Details of the research have been published in the journal Cell.
DFTD refers to a fatal condition that is characterised by the appearance of facial tumours.
As these develop into large cancerous growths, the animal finds it hard to eat. As it becomes weaker, it is unable to compete with other animals for food.
Researchers say that affected animals appear to die within three to five months of the lesions first appearing.
The international team of scientists that sequenced the genome (complete set of genetic material) of DFTD built on earlier work that sequenced the genome of the Tasmanian devil itself, and the combined work could play a role in preventing the continual spread of the contagious cancer.
"We can now look for mutated pathways that might be responsible for the cancer's growth, which may offer potential targets or ideas for therapeutic interventions that could help the devils in the wild," explained co-author Elizabeth Murchison, a researcher at the Wellcome Trust Sanger Institute, Cambridge, UK.
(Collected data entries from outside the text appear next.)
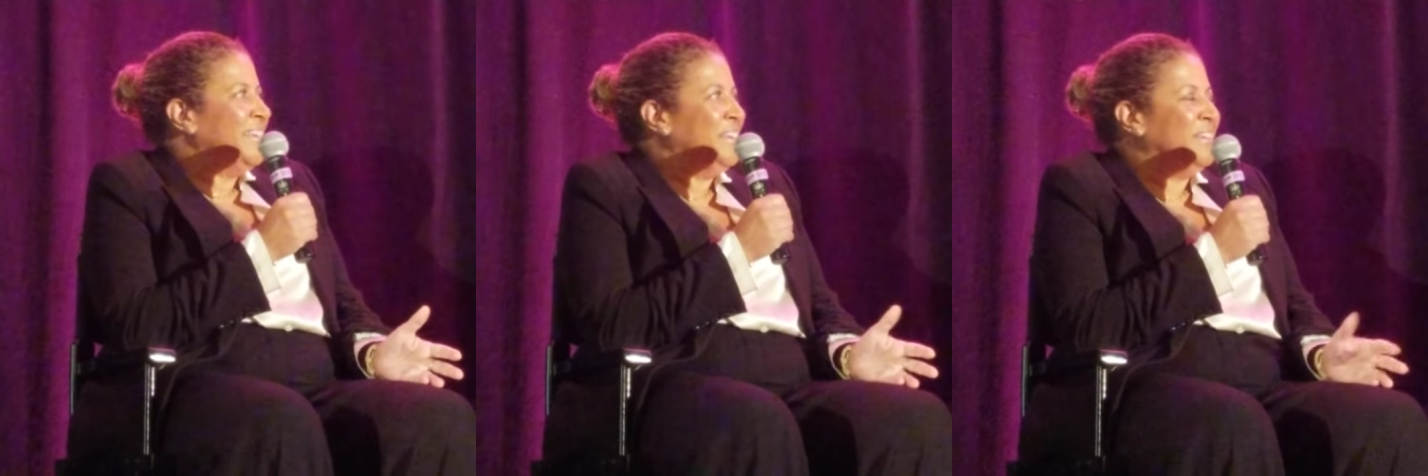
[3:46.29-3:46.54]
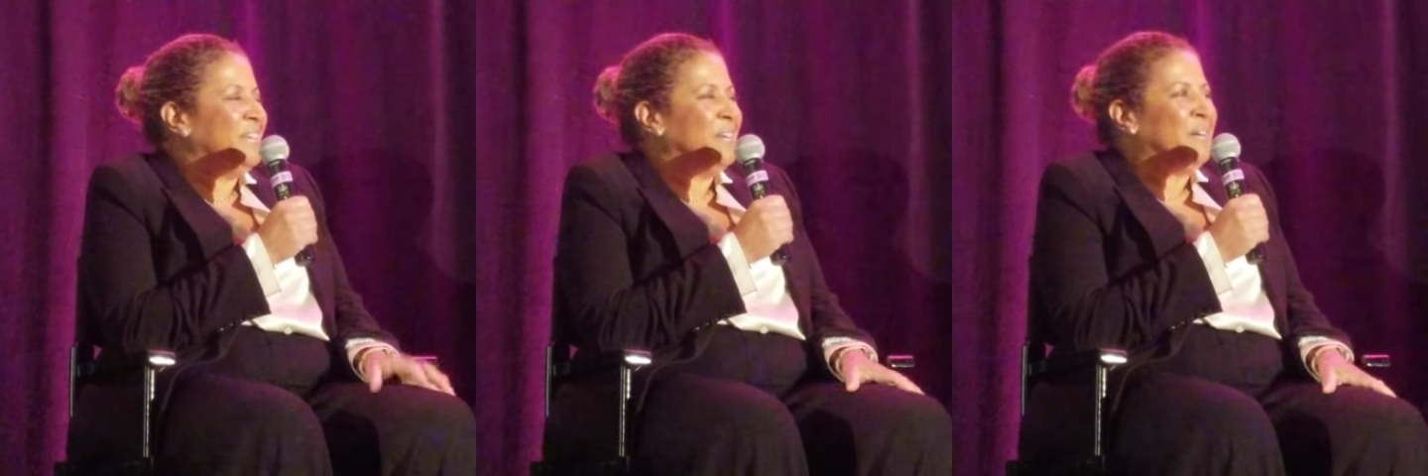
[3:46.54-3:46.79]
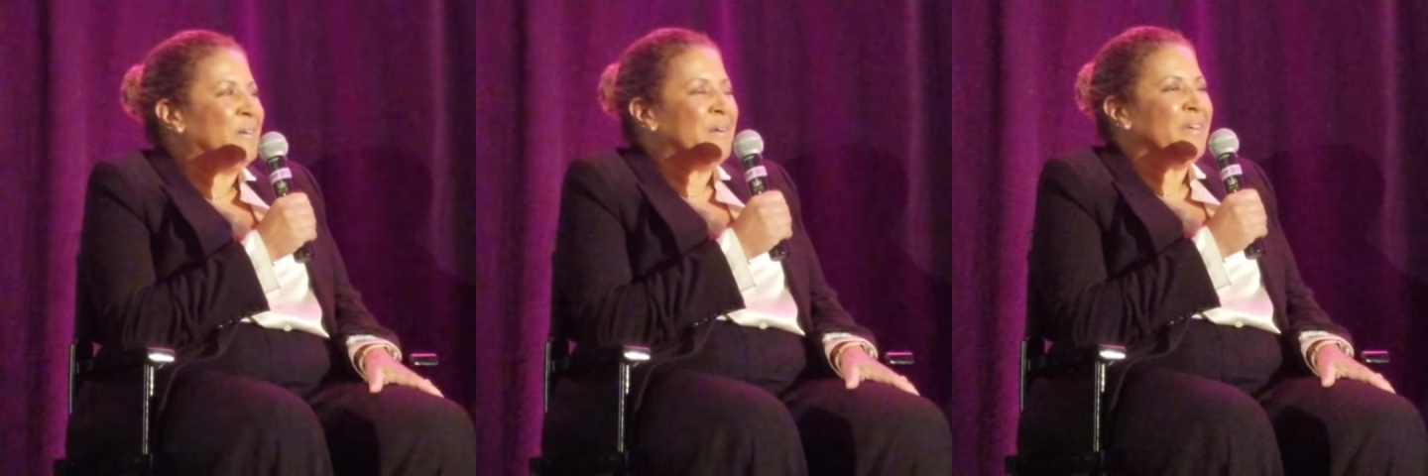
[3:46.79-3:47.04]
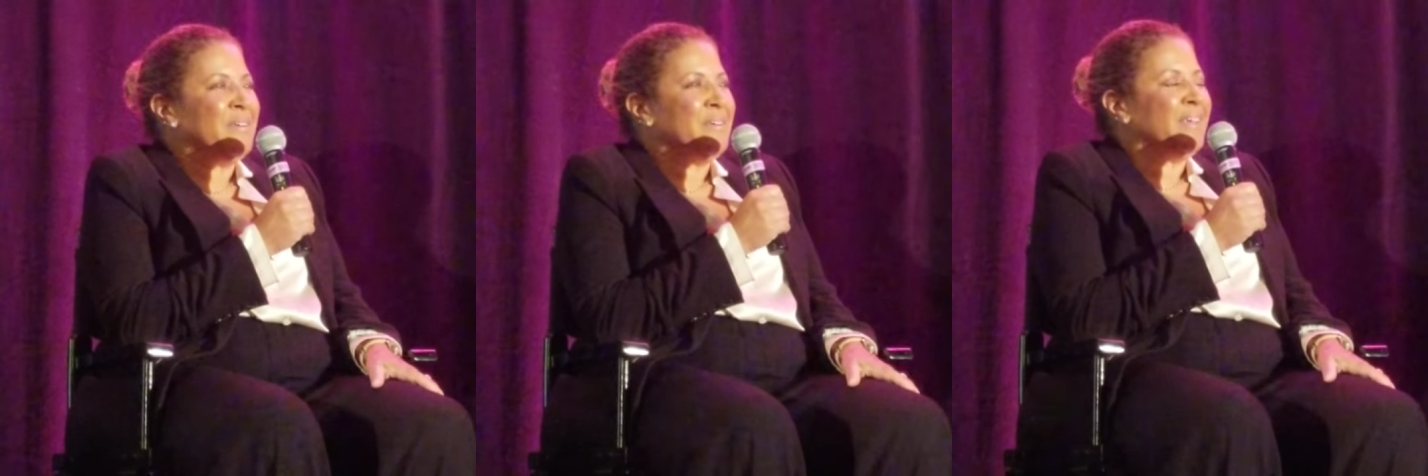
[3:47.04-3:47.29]
you
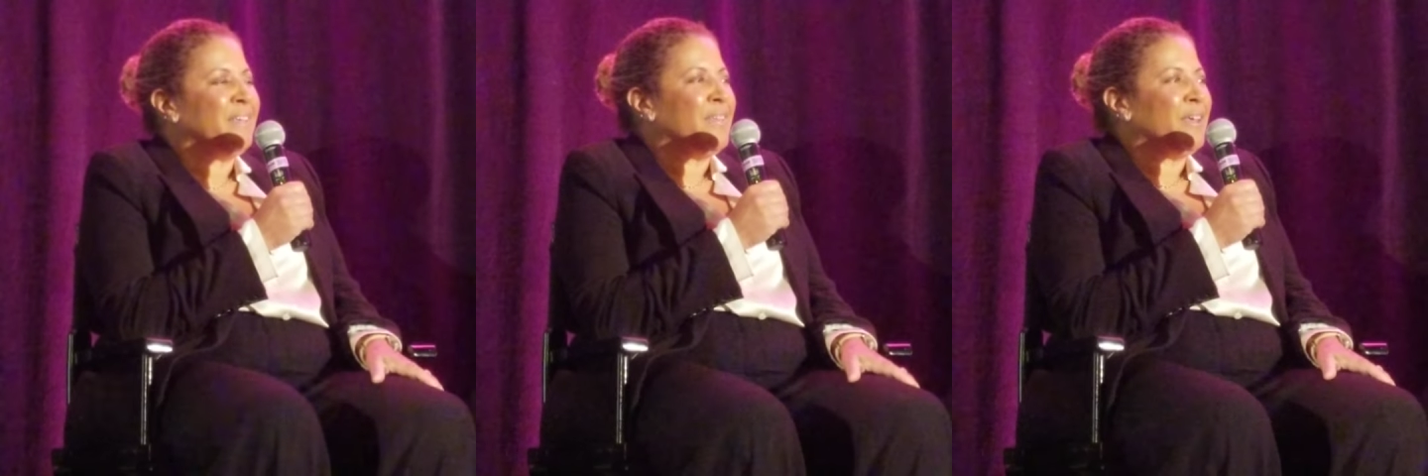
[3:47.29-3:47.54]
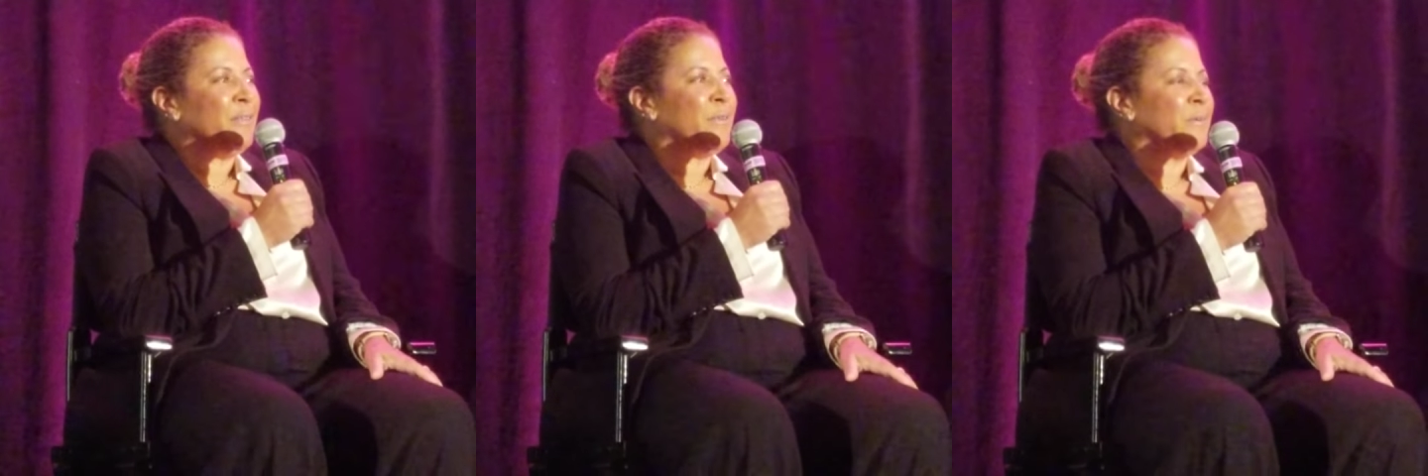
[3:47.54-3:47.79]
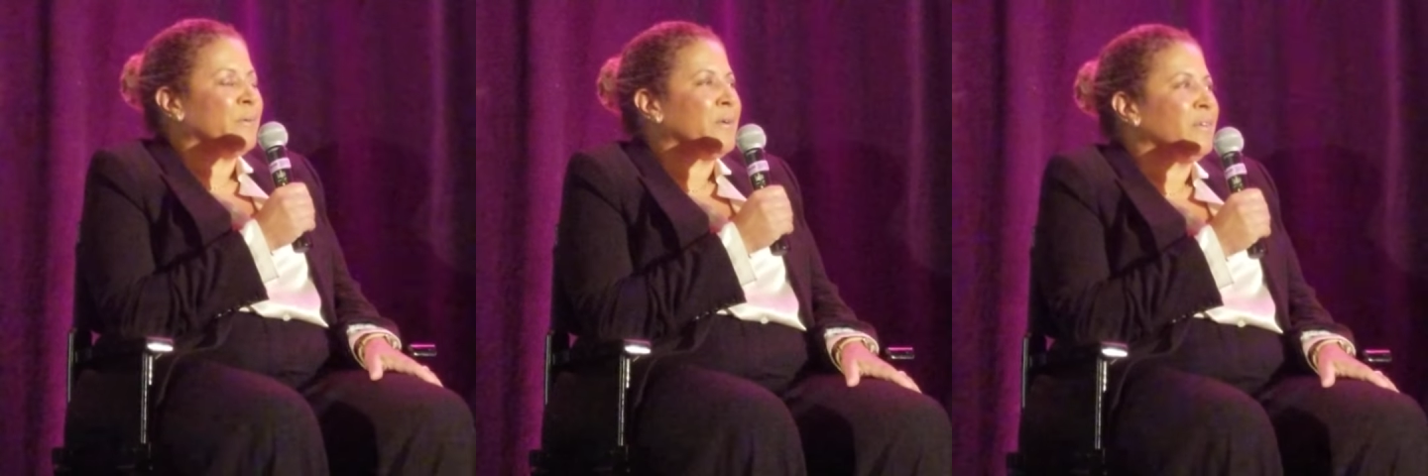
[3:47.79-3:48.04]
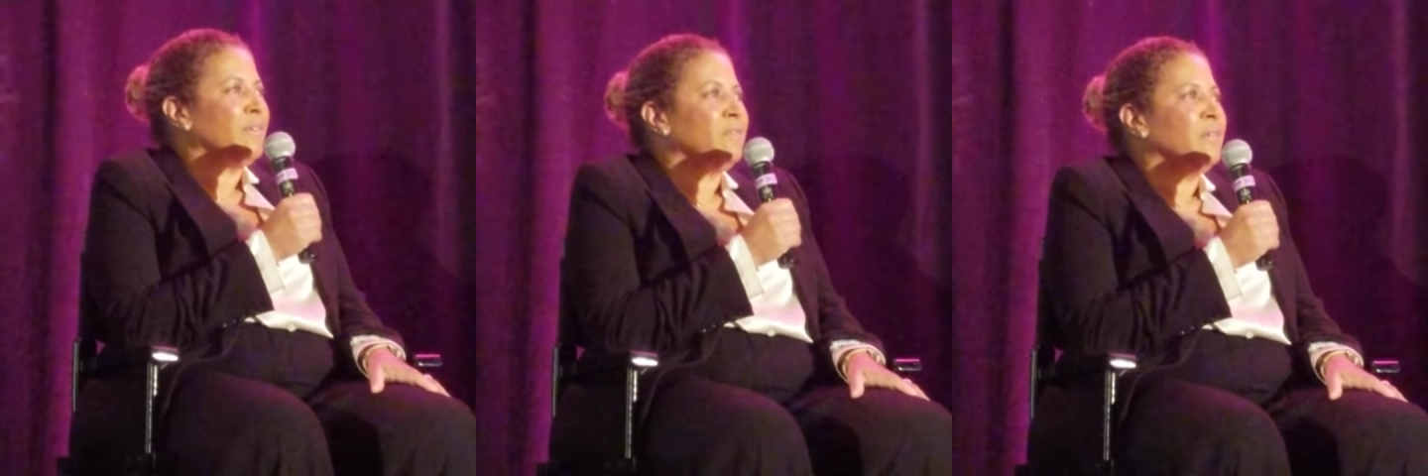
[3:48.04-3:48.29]
know, and that
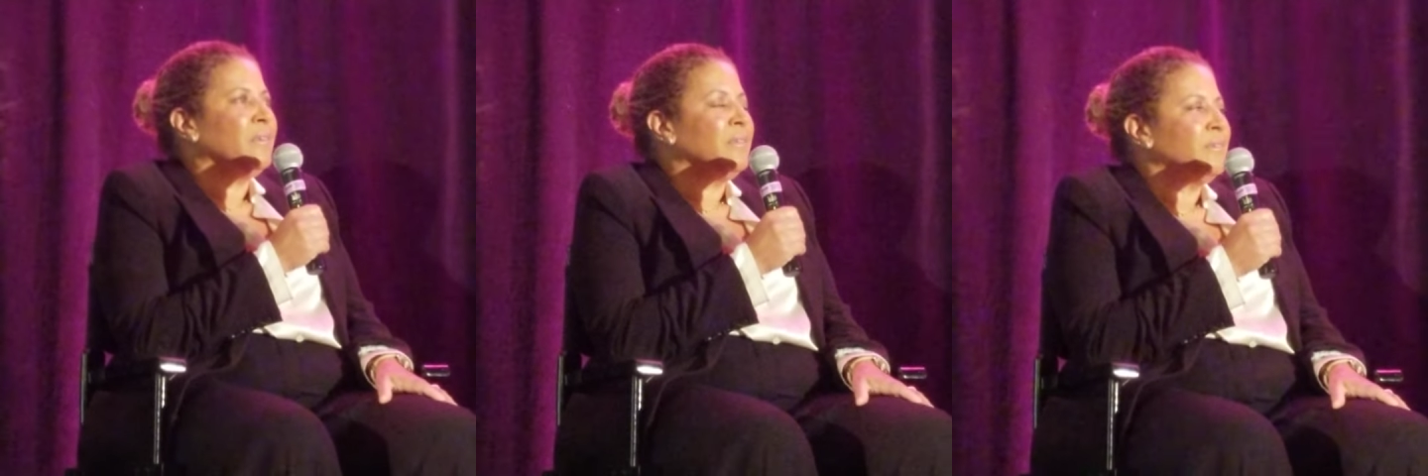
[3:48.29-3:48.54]
sort of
"It has also allowed us to identify a number of genes that have a number of mutations, which makes it different to a normal devil's genome," she told BBC News.
"Of course, we are also keen to develop vaccines that help the devils' bodies detect that the cancer is foreign, and by using these genes that are different between the cancer and the host, they may present ideas for developing vaccines."
'Immortal devil'
Dr Murchison added that the sequencing also allowed the researchers to understand the dynamics of the disease.
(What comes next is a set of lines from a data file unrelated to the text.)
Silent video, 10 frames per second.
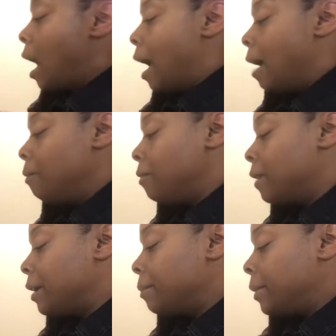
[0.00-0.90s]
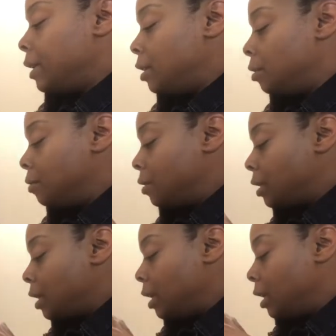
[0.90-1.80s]
I would recommend
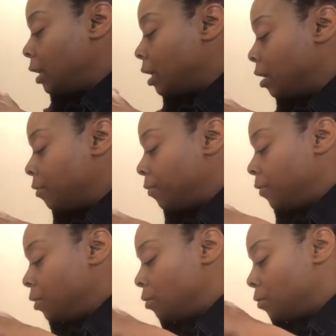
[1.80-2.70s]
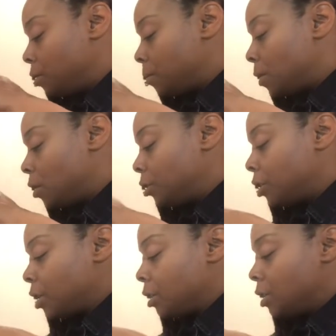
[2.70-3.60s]
using a few small
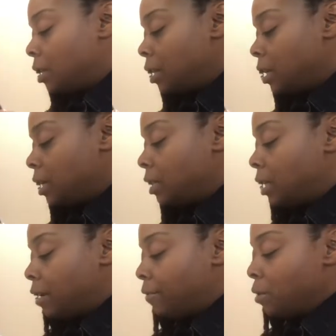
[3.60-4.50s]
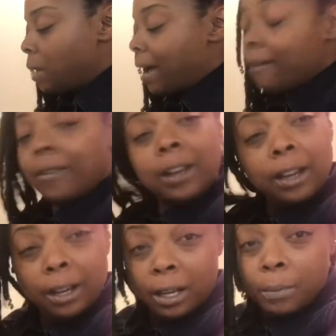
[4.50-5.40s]
chunks of this if you have
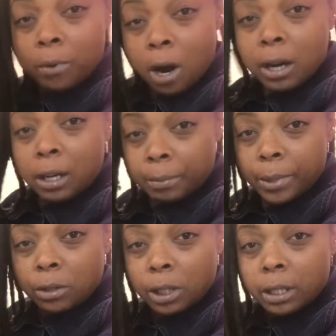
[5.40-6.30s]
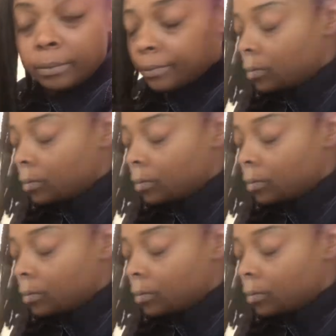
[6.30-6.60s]
any product buildup.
"Because the cancer is spread by living cancer cells, it actually arose from one individual devil," she said.
By using "genetic detective work", Dr Murchison and the team said the disease first arose in a female more than 15 years ago.
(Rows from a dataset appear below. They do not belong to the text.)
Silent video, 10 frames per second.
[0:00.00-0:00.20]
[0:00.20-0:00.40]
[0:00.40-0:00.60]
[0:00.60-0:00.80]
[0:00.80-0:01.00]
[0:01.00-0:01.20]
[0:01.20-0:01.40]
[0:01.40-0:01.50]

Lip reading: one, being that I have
"As far as we know, it was just a normal, wild Tasmanian devil but for some reason it developed this tumour that became transmissible."
As the cancer cells were passed from one animal to another over the years, the original host was nicknamed the "immortal devil".
"She is, in a way, living on long after her own death," observed Dr Murchison.
Previous research revealed that DFTD was spread by biting, which played a major part in the devils' social interaction, such as mating and competing for food.
"Normally, a cancer that arises within the body of one person dies when that person dies," she explained. "It doesn't normally have an existence outside the body of its host.
"What is so unusual about the devils' cancer is that it has been able to survive after the death of its host.
"This has been facilitated by the fact that devils do bite each other, which has created a route for the transmission for the cancer."
The rapid spread of the contagious DFTD saw a steep decline in the wild population of the devils, prompting the Australian government in May 2009 to list the species (Sarcophilus harrisii) as Endangered.
As the world's largest marsupial carnivore is only found in the wild within Tasmania, the species is also listed as Endangered by the IUCN's global Red List of Threatened Species.
The outlook for the devils was so bleak that it prompted the government-backed Save the Tasmanian Devil Program to establish an "insurance population" in 2005.
This involved placing more than 270 disease-free devils in captivity in case it became necessary in the future to re-establish a healthy wild population.
But Dr Murchison added: "My goal is to do something to stop the spread of the disease in the wild before it is too late, [but] the wild population is declining at a very rapid rate, and there are some fears that the species in the wild could go extinct in 20-30 years.
"It would be impossible to re-introduce devils into the wild until we were certain that there were no diseased devils left out there, otherwise the [reintroduction] would be pointless because the disease would just come back again."
Explaining why it was important to continue research into developing a treatment for DFTD, she said: "Even if we do have to wait to re-introduce devils into the wild, it is going to be really important to be able to prevent those devils from getting the disease, and suppress the disease, just in case there are still reservoirs of it still left in the wild."